Dan ini bukan pertama atau kedua kalinya kau berucap, “Aku memang bukan lelaki yang mudah untuk bereaksi, yang dengan pintar memulai suatu hal”
Lalu sampai kapan kau ingin seperti ini, memperhatikanku
terpongah-pongah berlari mengejarmu, memantau segala pengorbananku dan
melihatku memperjuangkanmu tanpa sedikitpun kau bereaksi untukku. Menyenangkan
bukan diperjuangkan seorang wanita layaknya kau adalah seseorang yang memang
patut untuk diperlakukan sedemikian rupa. Apakah menurutmu semua ini lucu?
Aku yang terlalu berambisi untuk mendapatkanmu atau kau yang
terlalu mudah untuk menghempaskanku? Apakah dengan mempermainkan perasaanku
selama berkali-kali dan aku tetap bertahan mengejarmu itu masih saja kurang
sebagai bukti terhadapmu? Aku yang terus saja sabar untuk mempertahankanmu
walaupun kau telah menunjukkan penolakan apa itu belum cukup? Setelah kau balas semua harapanku, pengorbananku,
perjuanganku dengan penolakan dan permainanmu, kini kau datang dengan mudah
menyatakan semua pernyataan bahwa aku lah yang pantas untuk menjadi kekasihmu.

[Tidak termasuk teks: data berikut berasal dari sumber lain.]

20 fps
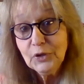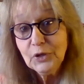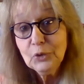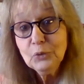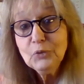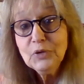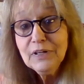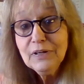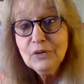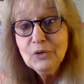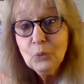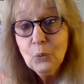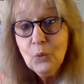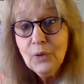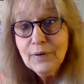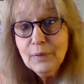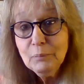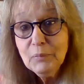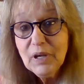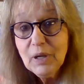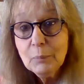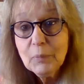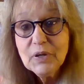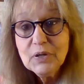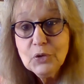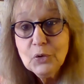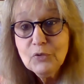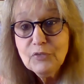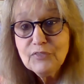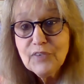You didn't want to be,
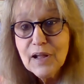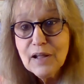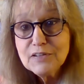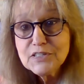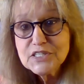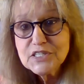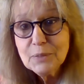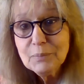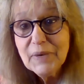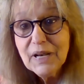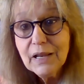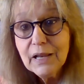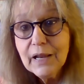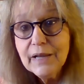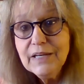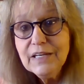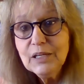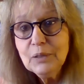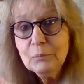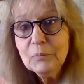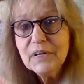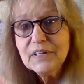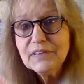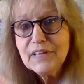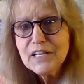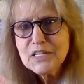but you found some enlightenment.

Lalu setelah sekian lama kau gantung perasaanku, mengapa baru sekarang kau mengaplikasikan
semua isi hatimu terhadapku setelah perasaan ini menguap tak berbekas.
Kemana
saja kau kemarin, ketika aku masih mengejarmu dan mengaharapkanmu?
Setelah kau regas segenap pucuk pengharapanku, kini kau minta maaf? Semudah itu?

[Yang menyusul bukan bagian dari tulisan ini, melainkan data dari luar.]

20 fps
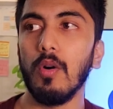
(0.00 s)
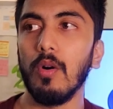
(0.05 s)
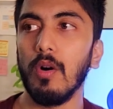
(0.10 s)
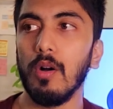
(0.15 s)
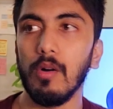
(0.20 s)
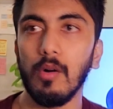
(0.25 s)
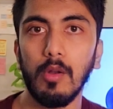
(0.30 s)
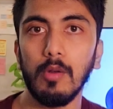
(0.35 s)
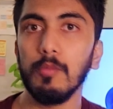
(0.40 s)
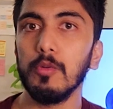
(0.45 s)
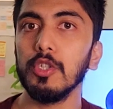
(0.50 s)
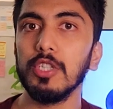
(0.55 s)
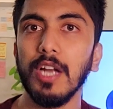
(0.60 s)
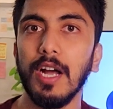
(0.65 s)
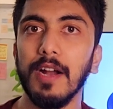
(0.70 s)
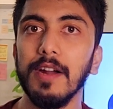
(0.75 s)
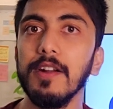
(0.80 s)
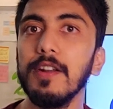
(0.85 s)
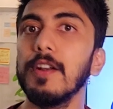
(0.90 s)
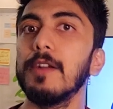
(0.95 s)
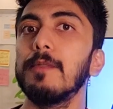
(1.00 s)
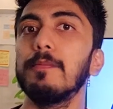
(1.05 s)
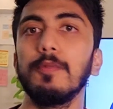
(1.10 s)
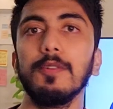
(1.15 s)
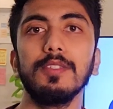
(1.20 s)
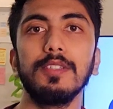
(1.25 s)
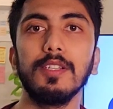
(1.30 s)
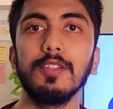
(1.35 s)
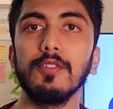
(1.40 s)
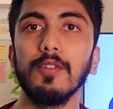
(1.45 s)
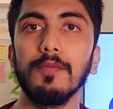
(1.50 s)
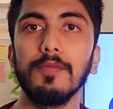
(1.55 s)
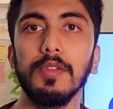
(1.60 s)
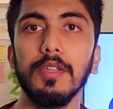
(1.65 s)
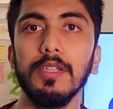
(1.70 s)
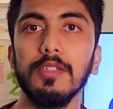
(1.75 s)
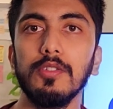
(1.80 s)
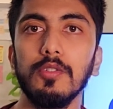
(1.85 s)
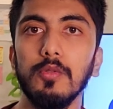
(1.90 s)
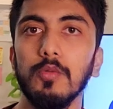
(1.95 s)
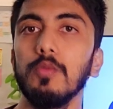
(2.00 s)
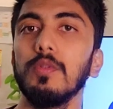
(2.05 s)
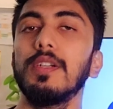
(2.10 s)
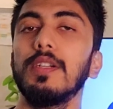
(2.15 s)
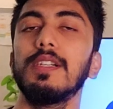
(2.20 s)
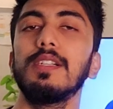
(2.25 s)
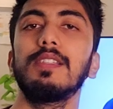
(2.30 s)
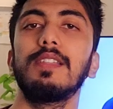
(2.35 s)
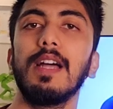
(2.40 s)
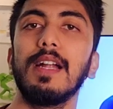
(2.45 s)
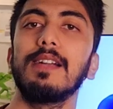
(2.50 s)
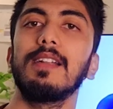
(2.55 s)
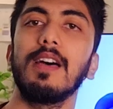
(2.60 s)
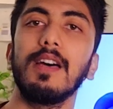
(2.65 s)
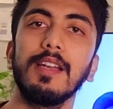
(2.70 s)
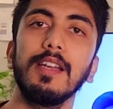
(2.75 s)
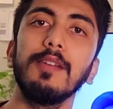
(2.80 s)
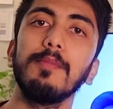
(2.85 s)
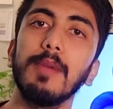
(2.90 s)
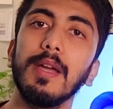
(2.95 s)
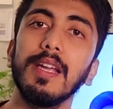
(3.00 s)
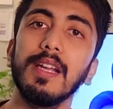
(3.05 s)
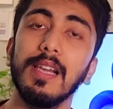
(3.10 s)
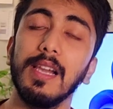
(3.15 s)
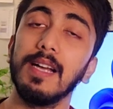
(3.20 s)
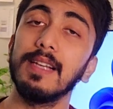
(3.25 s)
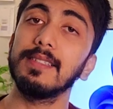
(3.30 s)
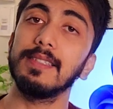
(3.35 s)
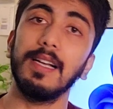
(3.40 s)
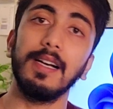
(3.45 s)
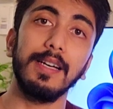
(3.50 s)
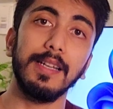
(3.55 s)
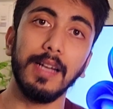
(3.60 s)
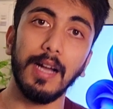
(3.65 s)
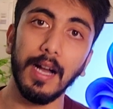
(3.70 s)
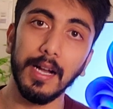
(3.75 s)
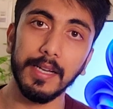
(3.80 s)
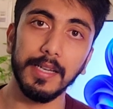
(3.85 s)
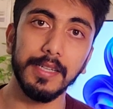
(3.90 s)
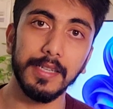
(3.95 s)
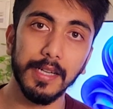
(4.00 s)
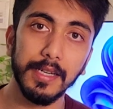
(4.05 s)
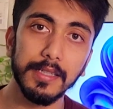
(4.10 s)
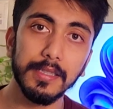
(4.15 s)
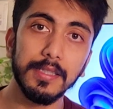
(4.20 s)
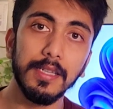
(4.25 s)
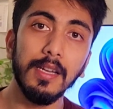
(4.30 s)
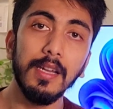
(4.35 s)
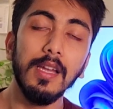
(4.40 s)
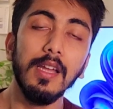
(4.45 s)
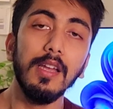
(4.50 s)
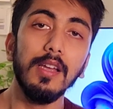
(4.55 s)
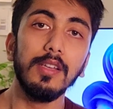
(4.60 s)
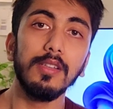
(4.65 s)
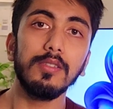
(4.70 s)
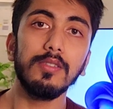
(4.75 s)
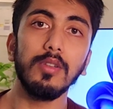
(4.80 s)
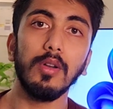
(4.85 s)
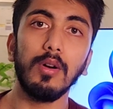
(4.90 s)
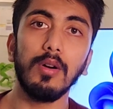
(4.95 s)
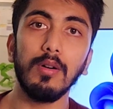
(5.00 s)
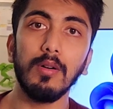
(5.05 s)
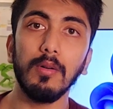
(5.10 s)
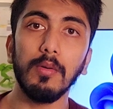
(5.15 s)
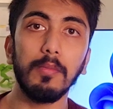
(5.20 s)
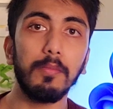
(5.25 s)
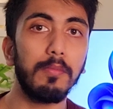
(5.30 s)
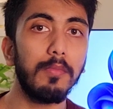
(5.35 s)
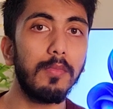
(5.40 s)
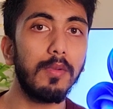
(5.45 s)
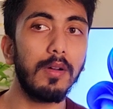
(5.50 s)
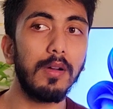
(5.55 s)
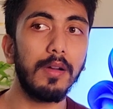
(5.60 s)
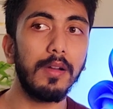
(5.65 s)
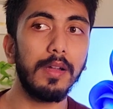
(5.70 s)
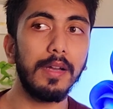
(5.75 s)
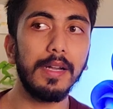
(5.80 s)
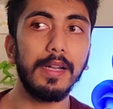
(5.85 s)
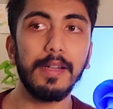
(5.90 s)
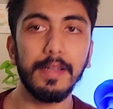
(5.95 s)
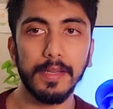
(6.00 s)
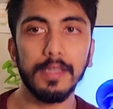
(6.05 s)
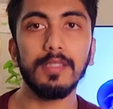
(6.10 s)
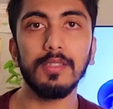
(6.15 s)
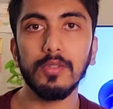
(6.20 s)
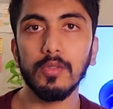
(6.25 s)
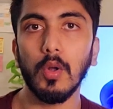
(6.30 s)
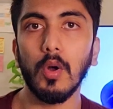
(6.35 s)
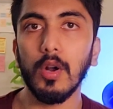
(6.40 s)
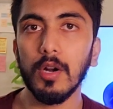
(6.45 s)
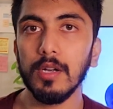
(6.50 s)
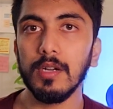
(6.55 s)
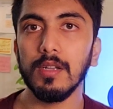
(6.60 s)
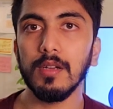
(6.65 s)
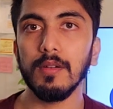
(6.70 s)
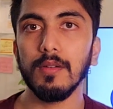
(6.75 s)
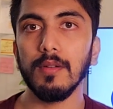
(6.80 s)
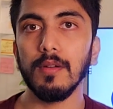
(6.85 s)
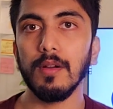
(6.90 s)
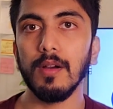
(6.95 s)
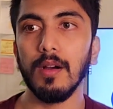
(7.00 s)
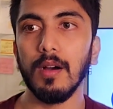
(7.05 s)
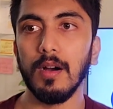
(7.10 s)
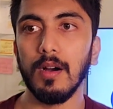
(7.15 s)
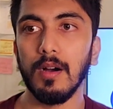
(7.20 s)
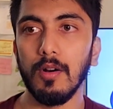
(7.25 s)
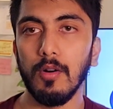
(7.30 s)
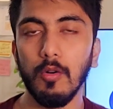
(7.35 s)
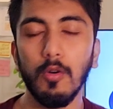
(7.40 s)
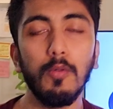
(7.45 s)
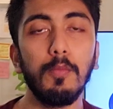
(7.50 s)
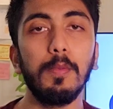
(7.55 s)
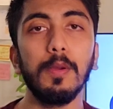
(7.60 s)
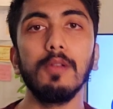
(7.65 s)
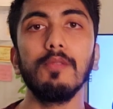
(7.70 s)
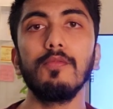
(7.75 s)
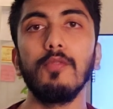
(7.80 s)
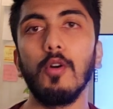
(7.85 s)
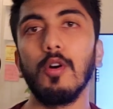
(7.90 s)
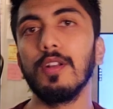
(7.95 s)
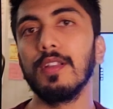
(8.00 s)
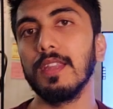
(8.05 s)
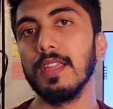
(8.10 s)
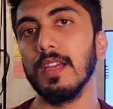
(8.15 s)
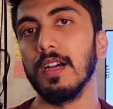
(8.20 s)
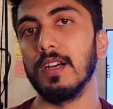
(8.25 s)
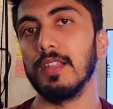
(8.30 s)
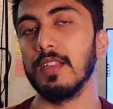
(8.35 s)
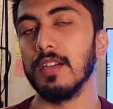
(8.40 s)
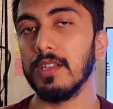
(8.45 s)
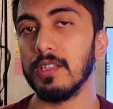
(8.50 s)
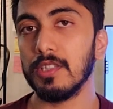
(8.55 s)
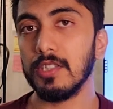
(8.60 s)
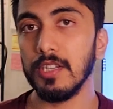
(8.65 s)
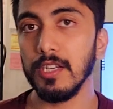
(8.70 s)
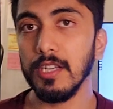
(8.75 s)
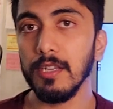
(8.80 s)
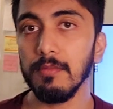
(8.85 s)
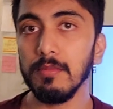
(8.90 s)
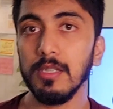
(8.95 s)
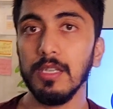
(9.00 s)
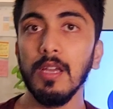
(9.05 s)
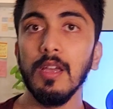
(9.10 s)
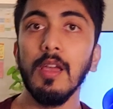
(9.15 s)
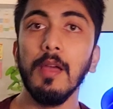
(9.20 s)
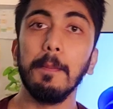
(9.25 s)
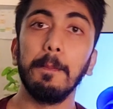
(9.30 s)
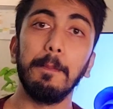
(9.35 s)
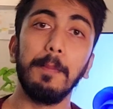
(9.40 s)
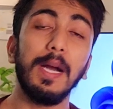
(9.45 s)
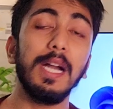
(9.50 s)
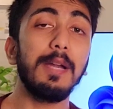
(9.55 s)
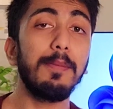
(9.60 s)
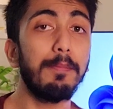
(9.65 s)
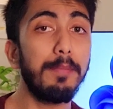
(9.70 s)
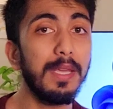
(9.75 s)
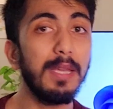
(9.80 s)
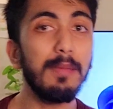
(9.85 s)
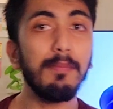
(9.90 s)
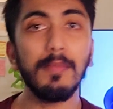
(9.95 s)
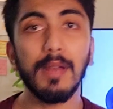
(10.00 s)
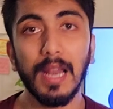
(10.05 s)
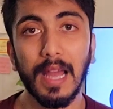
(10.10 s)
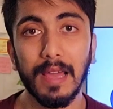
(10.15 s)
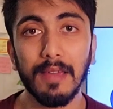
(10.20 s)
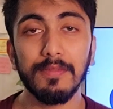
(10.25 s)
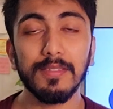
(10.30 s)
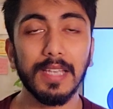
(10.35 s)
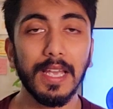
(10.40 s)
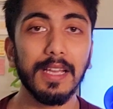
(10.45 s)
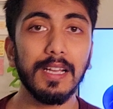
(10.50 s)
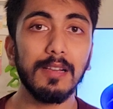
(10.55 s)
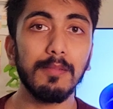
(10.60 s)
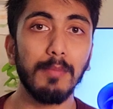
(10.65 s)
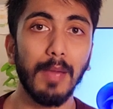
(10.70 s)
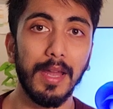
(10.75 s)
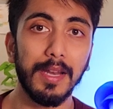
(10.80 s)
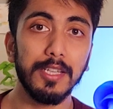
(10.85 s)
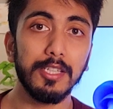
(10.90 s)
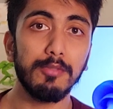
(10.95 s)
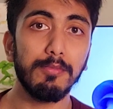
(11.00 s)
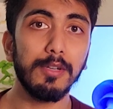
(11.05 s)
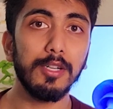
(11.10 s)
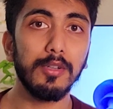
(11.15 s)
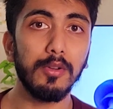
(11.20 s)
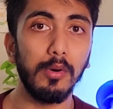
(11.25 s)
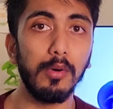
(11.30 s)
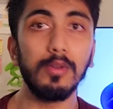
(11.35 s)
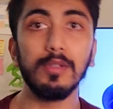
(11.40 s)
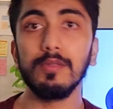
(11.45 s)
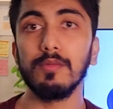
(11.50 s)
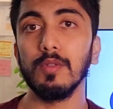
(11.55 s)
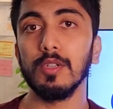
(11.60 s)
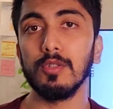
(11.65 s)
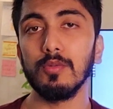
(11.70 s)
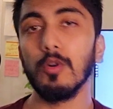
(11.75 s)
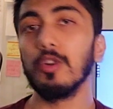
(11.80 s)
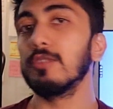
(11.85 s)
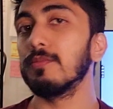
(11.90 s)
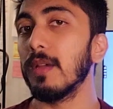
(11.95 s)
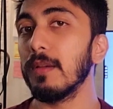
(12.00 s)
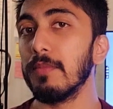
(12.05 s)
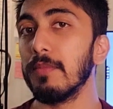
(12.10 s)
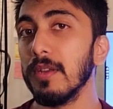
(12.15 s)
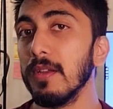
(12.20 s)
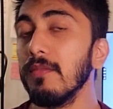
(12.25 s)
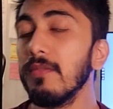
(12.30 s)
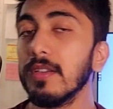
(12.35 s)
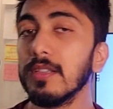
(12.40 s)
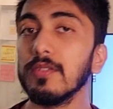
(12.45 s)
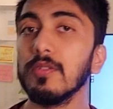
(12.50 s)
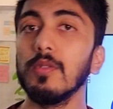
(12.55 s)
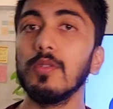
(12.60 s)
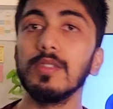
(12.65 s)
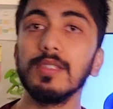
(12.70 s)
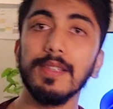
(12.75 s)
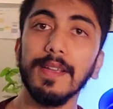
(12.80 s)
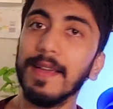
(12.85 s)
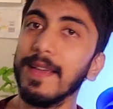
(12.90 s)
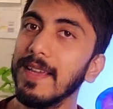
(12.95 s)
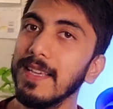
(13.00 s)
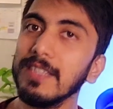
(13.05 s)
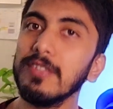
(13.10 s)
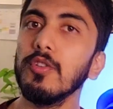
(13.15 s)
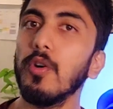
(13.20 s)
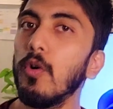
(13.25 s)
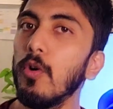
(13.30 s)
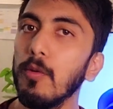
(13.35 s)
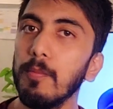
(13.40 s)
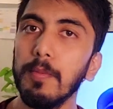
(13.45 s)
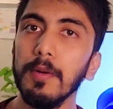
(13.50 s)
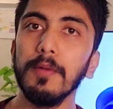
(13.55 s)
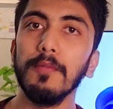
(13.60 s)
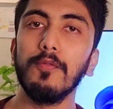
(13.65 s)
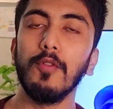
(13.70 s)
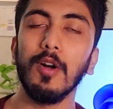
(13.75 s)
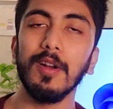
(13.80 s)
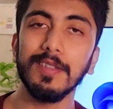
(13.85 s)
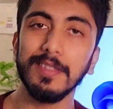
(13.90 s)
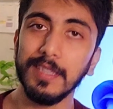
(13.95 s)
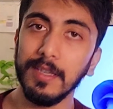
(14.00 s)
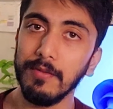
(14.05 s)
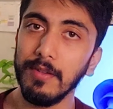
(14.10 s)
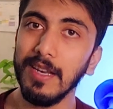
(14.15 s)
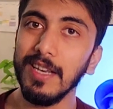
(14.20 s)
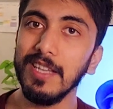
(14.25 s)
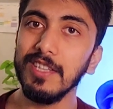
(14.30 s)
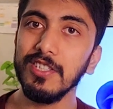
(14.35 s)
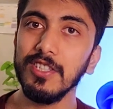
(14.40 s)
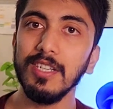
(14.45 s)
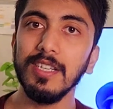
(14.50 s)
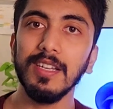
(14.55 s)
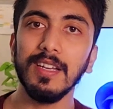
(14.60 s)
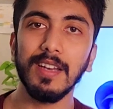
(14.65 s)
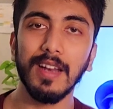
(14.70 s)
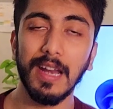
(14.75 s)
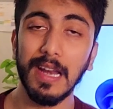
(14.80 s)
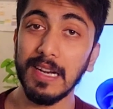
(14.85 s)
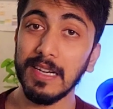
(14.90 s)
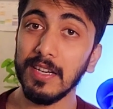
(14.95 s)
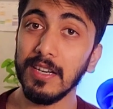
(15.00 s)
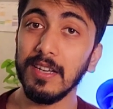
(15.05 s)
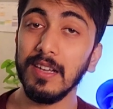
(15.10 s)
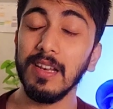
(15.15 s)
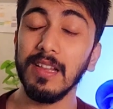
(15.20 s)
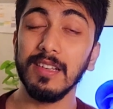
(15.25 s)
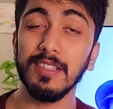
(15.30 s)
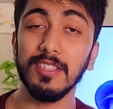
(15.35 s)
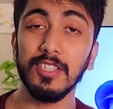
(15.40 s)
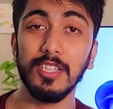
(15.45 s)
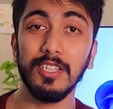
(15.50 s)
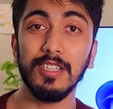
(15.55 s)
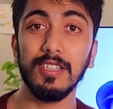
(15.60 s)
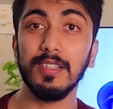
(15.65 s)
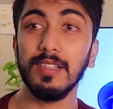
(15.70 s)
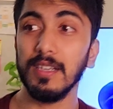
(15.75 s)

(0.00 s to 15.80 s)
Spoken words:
almost 100% of the students that are in my class are architects. So it is not open for the other streams, but BIM lifecycle management course, which was my previous course, is open for civil engineer, electrical engineer,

Demikianlah dirimu, kau hanya ingat kekejamanku padamu
walaupun kecil, bahkan kau lupa kekejamanmu sendiri terhadapku padahal begitu
besarnya. Bukankah kau yang telah berjanji, bahwa kau akan selalu ada untukku,
bahkan ketika kau menitikkan air mata dihadapanku, tidakkah kau ingat semua
janji yang telah kau ucapkan? Hampir aku mati menanggung segala permainan hati yang
kau perlihatkan, hampir aku kecewa melihatmu mengingkari semua apa yang telah
kau ucapkan dengan kata janji, tanpa kau sadari kau melampaui batas ingkar akan
janji yang pernah kau ucapkan. Siapakah diantara kita yang kejam?

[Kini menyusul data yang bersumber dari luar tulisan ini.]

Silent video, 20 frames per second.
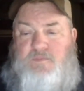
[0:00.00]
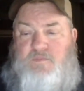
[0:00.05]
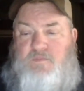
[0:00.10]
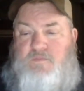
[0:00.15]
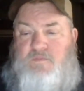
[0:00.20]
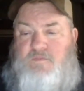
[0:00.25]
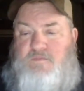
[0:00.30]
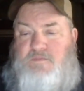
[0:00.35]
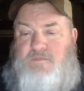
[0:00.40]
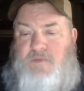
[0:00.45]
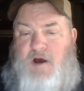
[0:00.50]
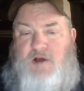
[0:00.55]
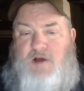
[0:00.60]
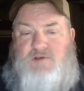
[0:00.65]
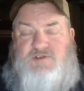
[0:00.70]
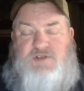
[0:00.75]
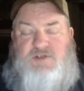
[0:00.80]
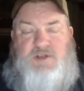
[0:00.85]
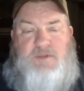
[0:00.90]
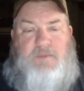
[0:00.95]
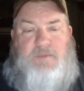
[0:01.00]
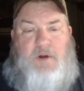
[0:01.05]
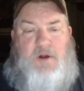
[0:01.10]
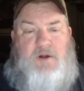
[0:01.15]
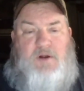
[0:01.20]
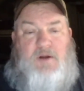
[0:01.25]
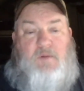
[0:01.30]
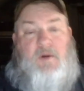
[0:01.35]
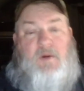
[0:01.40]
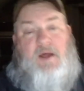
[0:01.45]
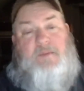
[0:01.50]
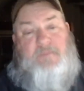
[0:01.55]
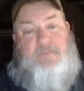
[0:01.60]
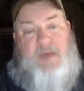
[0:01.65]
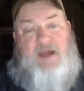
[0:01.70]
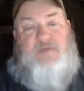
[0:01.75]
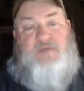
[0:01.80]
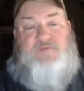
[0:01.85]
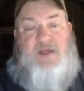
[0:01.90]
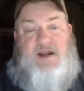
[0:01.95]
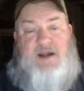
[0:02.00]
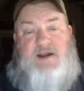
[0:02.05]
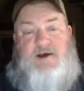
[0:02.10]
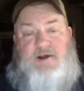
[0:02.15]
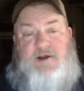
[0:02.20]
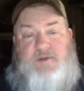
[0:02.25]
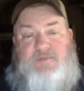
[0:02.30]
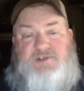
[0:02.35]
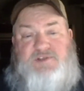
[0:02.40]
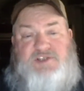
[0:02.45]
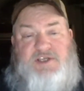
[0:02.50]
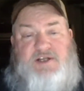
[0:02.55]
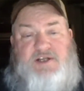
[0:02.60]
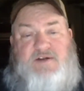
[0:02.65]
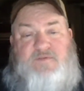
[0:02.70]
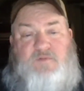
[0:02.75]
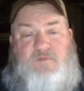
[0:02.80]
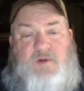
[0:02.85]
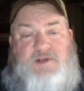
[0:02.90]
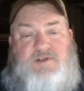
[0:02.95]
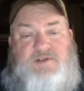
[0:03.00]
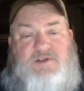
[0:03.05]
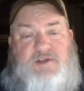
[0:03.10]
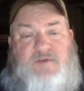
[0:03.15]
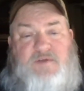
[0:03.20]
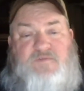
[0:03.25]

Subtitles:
Most of the burn, well, matter of fact, 100% of what the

Setelah semua penderitaan yang kau tunjukkan, kini kau
memintaku untuk menjadi sosok yang kau butuhkan? Semudah itukah bagimu
membalikkan telapak tangan? Oh aku sadar, kau akan datang ketika kau membutuhkanku
dan kau akan pergi ketika kau mulai jenuh terlibat denganku, seperti itukah? Sebenarnya
peran apakah yang kau berikan terhadapku di permainanmu? Bukankah aku
kekasihmu? Lantas tidakkah kau malu atas semua janji yang kau ucap lalu kau
mengingkar begitu saja? Tidakkah kau muak melihat hubungan ini mengambang
diantara amarah dan kebosanan? Apakah hanya ini yang bisa kau perjuangkan agar
kekasihmu tetap tinggal?
Aku yang telah berusaha menutup alat pendengaranku akan
perkataan mereka yang ganjil terhadapmu, nyatanya kau malah membuktikan sendiri
semua keganjilan tersebut dihadapakanku. Lalu kini kau ingin semua terlihat
baik-baik saja? Kau ingin aku terus memperjuangkan dan mempertahankan? Memang
kau siapa? Aku tak akan bodoh untuk memperjuangkan seseorang yang bahkan tak
pernah memperjuangkanku, selama ini aku telah terlalu rapuh untuk bertahan pada
sesuatu yang semu, sesuatu yang tak pernah akan menjadi nyata.
Kini entah cerita bahagia seperti apa yang akan kau rangkai untukku?